### Exercise brief
Pictures found in the material must be left out, and every line returned as written.

+--

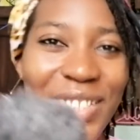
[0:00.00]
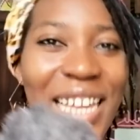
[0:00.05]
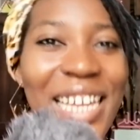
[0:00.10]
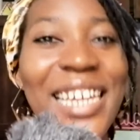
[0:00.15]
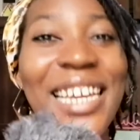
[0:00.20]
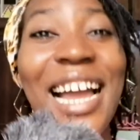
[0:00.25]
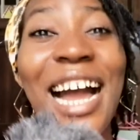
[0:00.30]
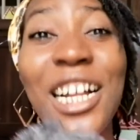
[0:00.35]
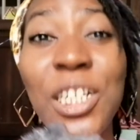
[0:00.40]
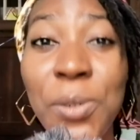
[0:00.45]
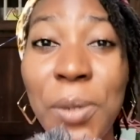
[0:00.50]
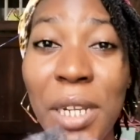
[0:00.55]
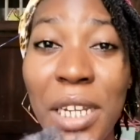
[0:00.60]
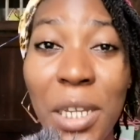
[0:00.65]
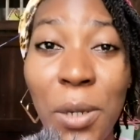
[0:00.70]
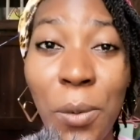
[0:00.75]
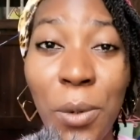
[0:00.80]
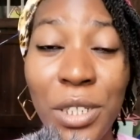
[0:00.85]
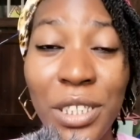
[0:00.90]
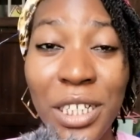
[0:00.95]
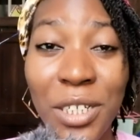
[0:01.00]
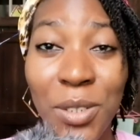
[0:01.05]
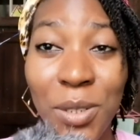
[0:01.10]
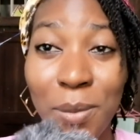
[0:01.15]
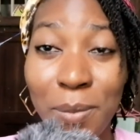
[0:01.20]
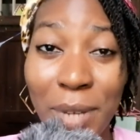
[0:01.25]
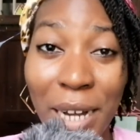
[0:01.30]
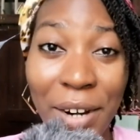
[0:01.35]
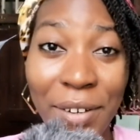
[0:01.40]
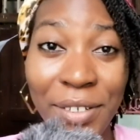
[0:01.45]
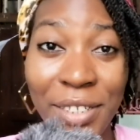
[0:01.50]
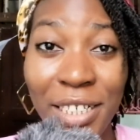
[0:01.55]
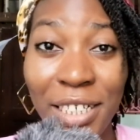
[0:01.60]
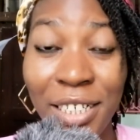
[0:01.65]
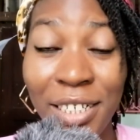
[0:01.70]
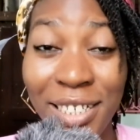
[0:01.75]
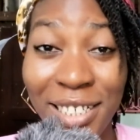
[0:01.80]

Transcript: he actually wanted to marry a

+--

### Written answer
[0:00.00]
[0:00.05]
[0:00.10]
[0:00.15]
[0:00.20]
[0:00.25]
[0:00.30]
[0:00.35]
[0:00.40]
[0:00.45]
[0:00.50]
[0:00.55]
[0:00.60]
[0:00.65]
[0:00.70]
[0:00.75]
[0:00.80]
[0:00.85]
[0:00.90]
[0:00.95]
[0:01.00]
[0:01.05]
[0:01.10]
[0:01.15]
[0:01.20]
[0:01.25]
[0:01.30]
[0:01.35]
[0:01.40]
[0:01.45]
[0:01.50]
[0:01.55]
[0:01.60]
[0:01.65]
[0:01.70]
[0:01.75]
[0:01.80]

Transcript: he actually wanted to marry a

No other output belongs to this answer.